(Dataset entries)
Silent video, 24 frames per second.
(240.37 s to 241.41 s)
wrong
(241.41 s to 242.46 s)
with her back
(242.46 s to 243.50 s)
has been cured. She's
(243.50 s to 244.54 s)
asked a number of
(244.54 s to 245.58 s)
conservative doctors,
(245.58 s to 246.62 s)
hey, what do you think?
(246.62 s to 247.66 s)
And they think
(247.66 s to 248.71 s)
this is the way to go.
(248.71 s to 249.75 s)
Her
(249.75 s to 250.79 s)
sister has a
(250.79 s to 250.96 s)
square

Exercise prompt. This exercise calls for the lines from the one holding "(240.37 s to 241.41 s)" through the end of the entries, transcribed exactly and with nothing more.

Exercise result.
(240.37 s to 241.41 s)
wrong
(241.41 s to 242.46 s)
with her back
(242.46 s to 243.50 s)
has been cured. She's
(243.50 s to 244.54 s)
asked a number of
(244.54 s to 245.58 s)
conservative doctors,
(245.58 s to 246.62 s)
hey, what do you think?
(246.62 s to 247.66 s)
And they think
(247.66 s to 248.71 s)
this is the way to go.
(248.71 s to 249.75 s)
Her
(249.75 s to 250.79 s)
sister has a
(250.79 s to 250.96 s)
square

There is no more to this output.